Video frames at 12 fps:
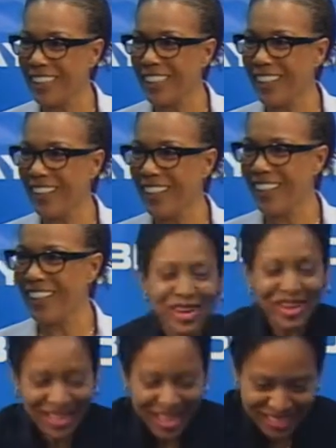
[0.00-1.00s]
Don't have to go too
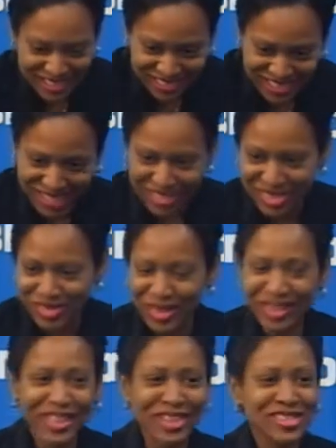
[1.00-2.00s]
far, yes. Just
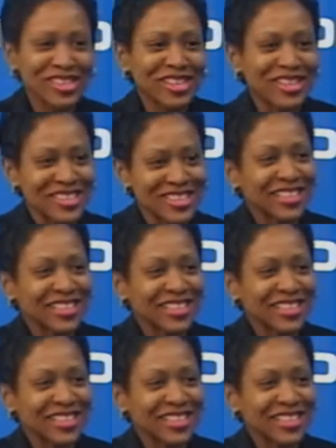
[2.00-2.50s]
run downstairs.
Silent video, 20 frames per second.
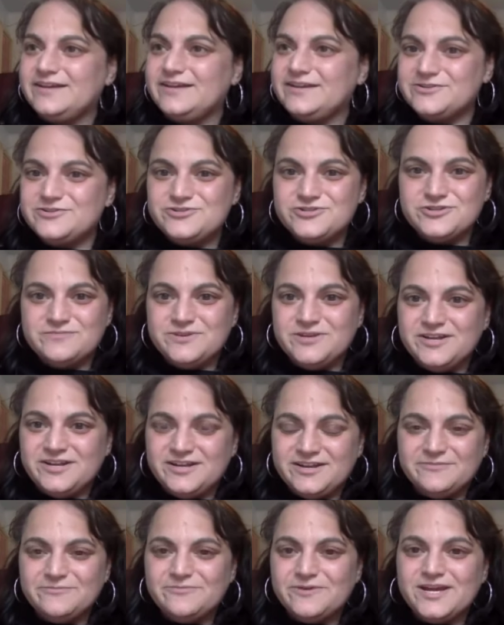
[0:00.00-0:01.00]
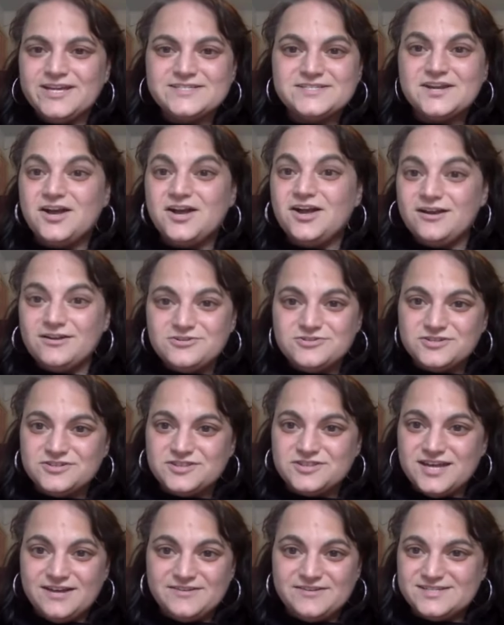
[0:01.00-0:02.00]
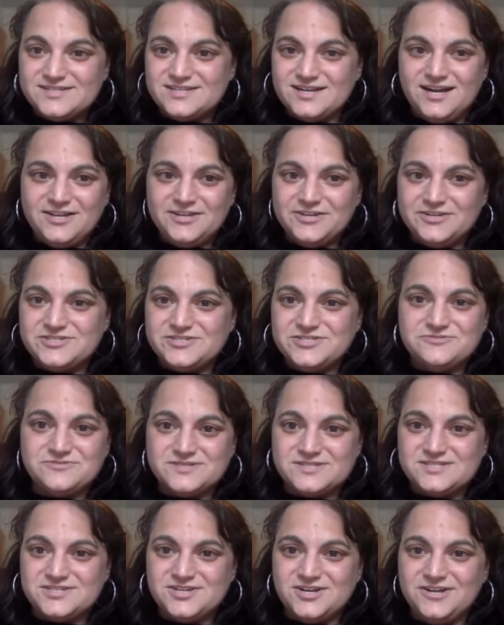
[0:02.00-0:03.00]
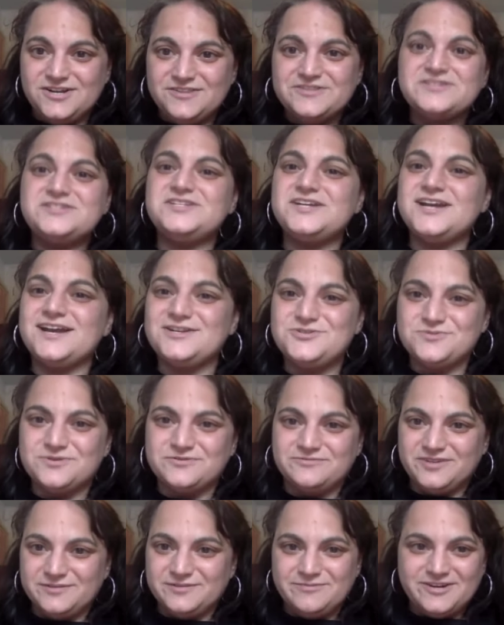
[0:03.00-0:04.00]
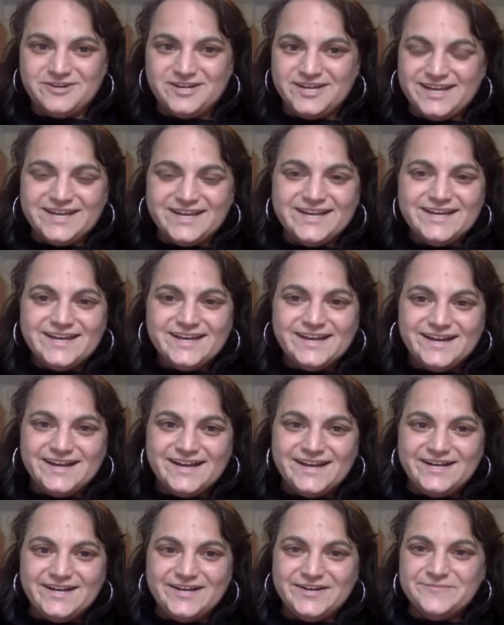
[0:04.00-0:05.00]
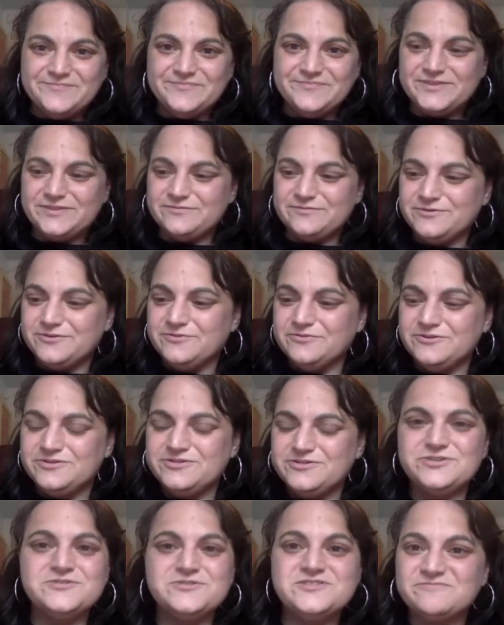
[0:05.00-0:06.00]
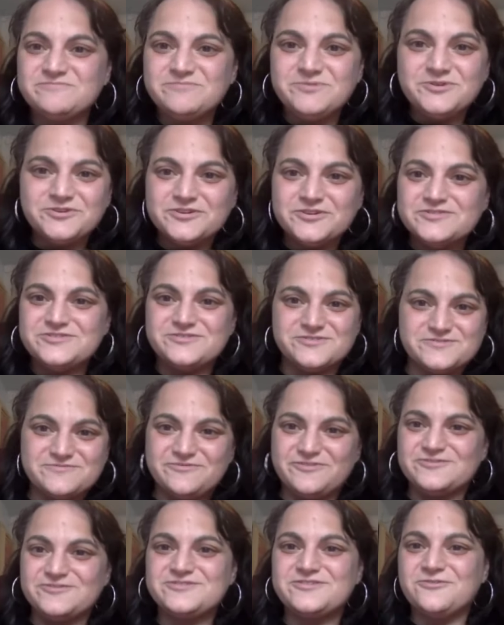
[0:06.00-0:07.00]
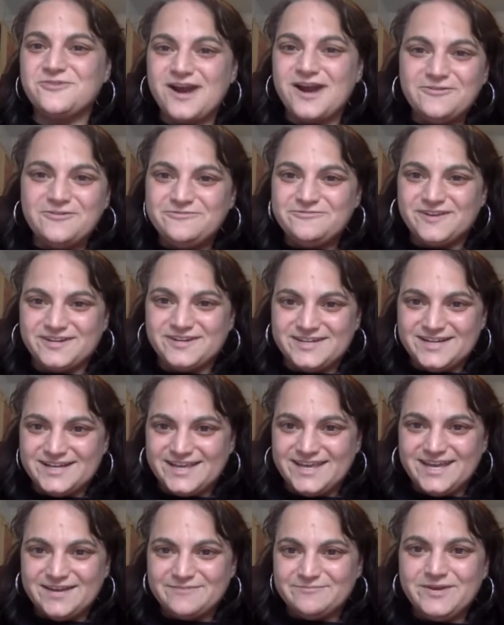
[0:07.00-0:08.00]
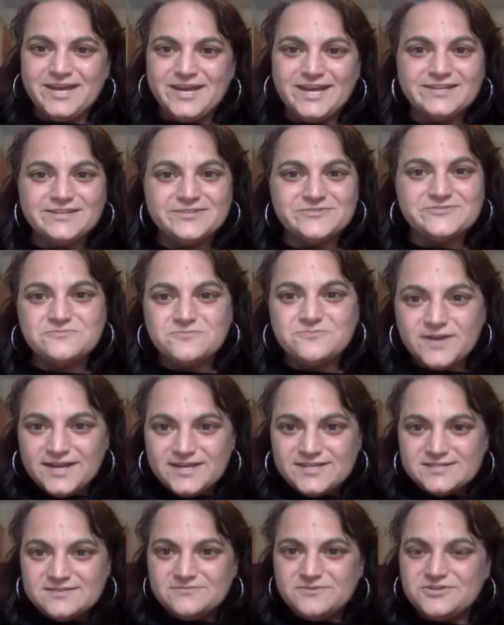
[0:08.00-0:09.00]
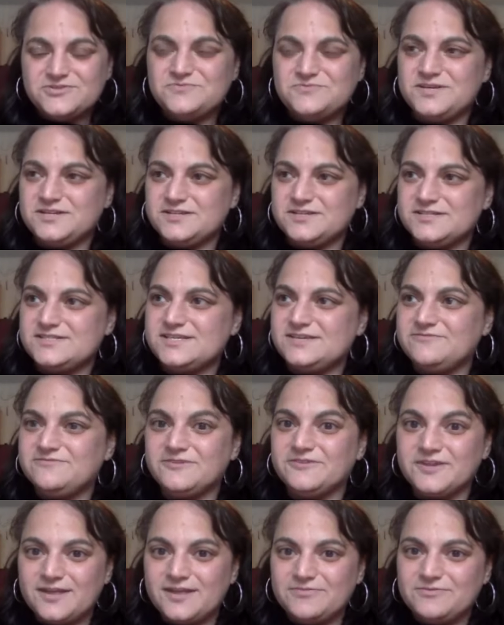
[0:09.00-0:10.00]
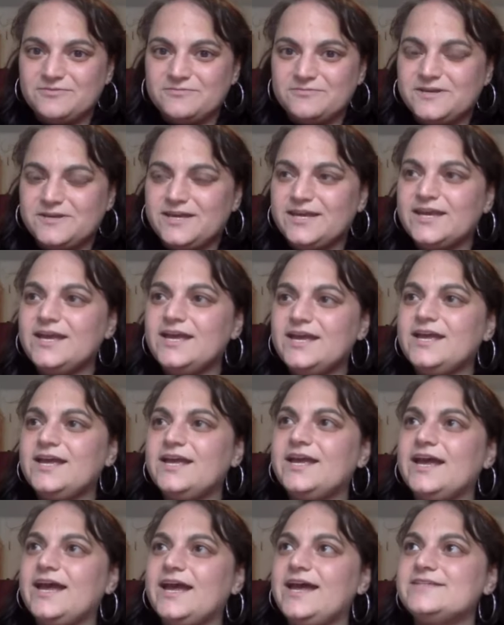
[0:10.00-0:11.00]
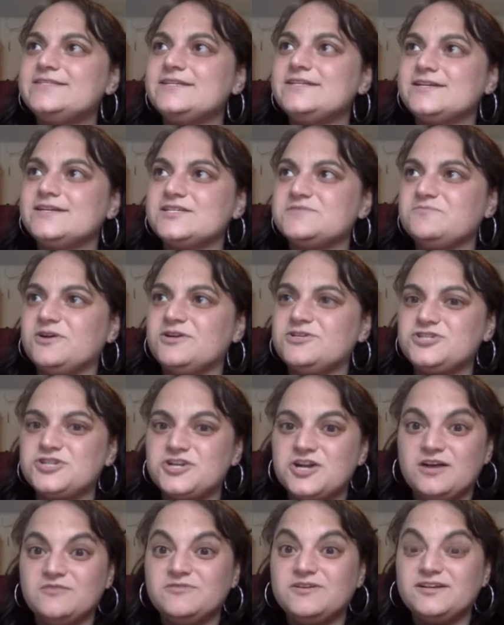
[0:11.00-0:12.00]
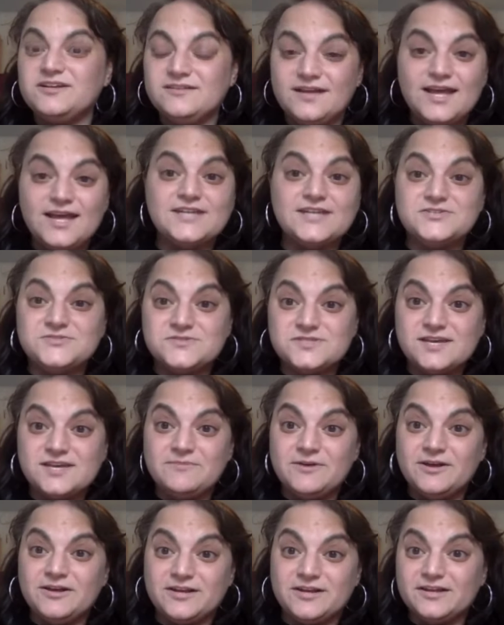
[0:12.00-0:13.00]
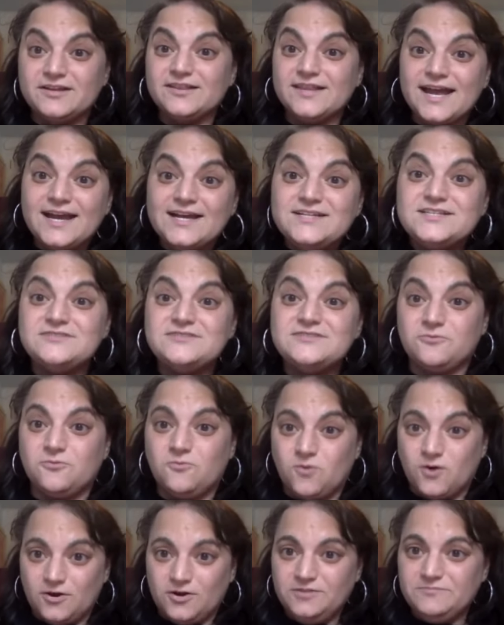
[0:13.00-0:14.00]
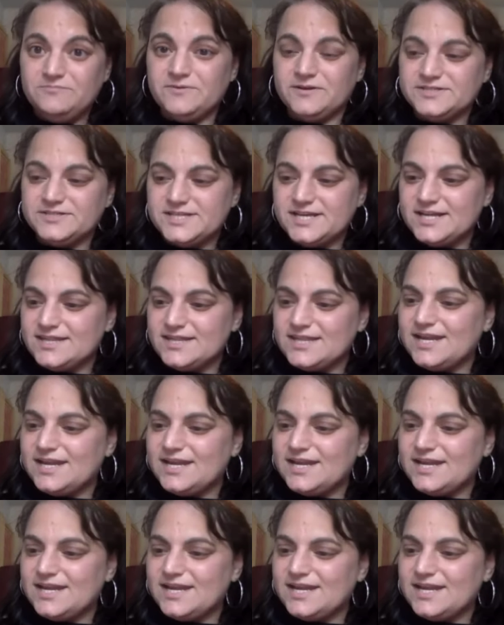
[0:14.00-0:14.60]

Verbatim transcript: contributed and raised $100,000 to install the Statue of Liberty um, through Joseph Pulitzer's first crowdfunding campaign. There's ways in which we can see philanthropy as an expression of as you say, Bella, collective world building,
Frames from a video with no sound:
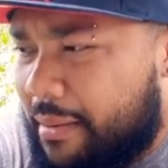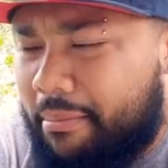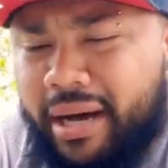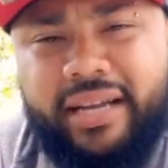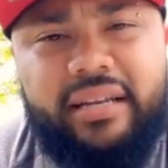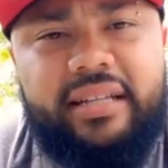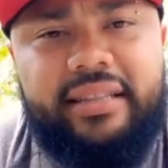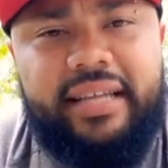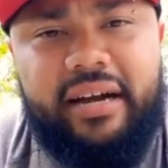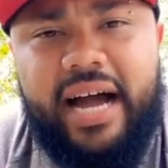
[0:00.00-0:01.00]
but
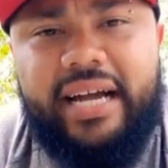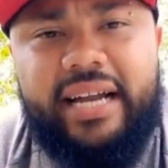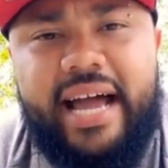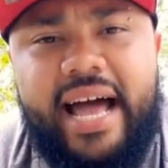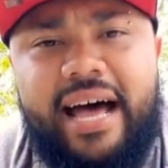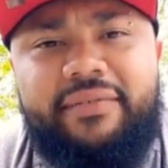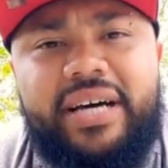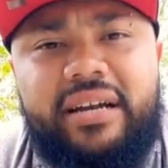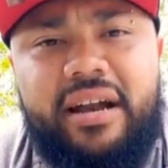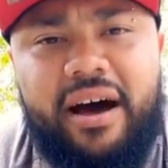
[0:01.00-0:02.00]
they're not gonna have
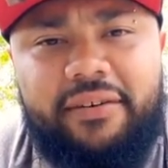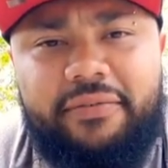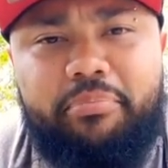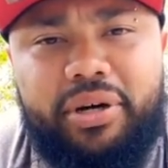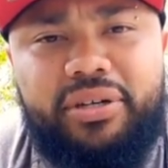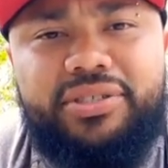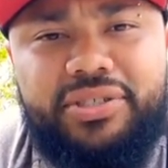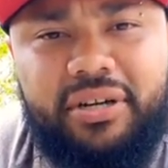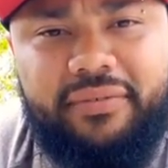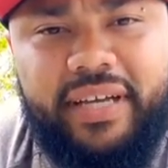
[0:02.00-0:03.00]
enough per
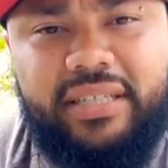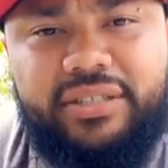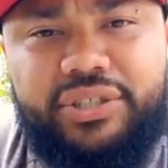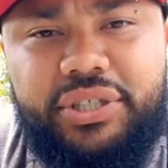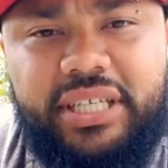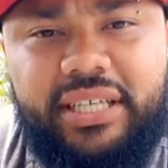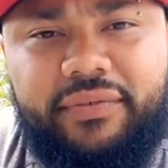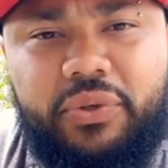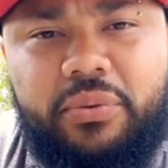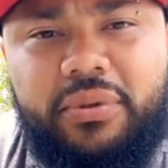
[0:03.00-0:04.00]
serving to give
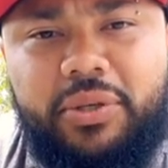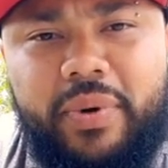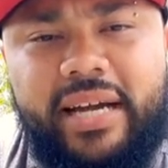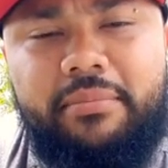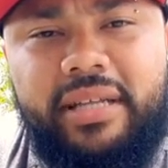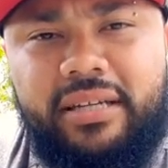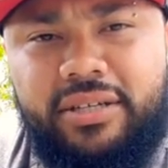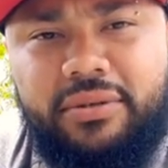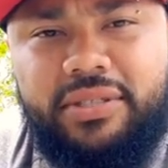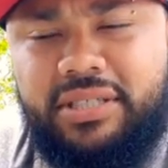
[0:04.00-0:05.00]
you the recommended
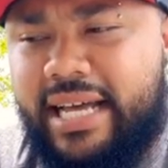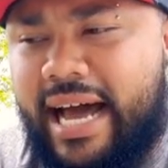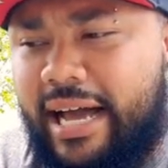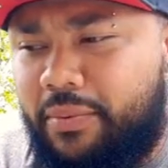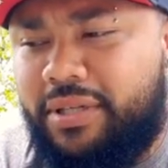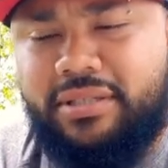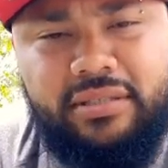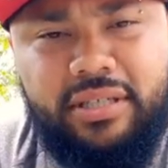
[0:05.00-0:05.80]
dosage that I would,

= = =

TASK DESCRIPTION :: Exactly as written, set down each line of the records, leaving out the pictures.

THE COMPLETED TASK ::
Video frames at 12 fps:
[0.00-1.00s]
Don't have to go too
[1.00-2.00s]
far, yes. Just
[2.00-2.50s]
run downstairs.
Silent video, 20 frames per second.
[0:00.00-0:01.00]
[0:01.00-0:02.00]
[0:02.00-0:03.00]
[0:03.00-0:04.00]
[0:04.00-0:05.00]
[0:05.00-0:06.00]
[0:06.00-0:07.00]
[0:07.00-0:08.00]
[0:08.00-0:09.00]
[0:09.00-0:10.00]
[0:10.00-0:11.00]
[0:11.00-0:12.00]
[0:12.00-0:13.00]
[0:13.00-0:14.00]
[0:14.00-0:14.60]

Verbatim transcript: contributed and raised $100,000 to install the Statue of Liberty um, through Joseph Pulitzer's first crowdfunding campaign. There's ways in which we can see philanthropy as an expression of as you say, Bella, collective world building,
Frames from a video with no sound:
[0:00.00-0:01.00]
but
[0:01.00-0:02.00]
they're not gonna have
[0:02.00-0:03.00]
enough per
[0:03.00-0:04.00]
serving to give
[0:04.00-0:05.00]
you the recommended
[0:05.00-0:05.80]
dosage that I would,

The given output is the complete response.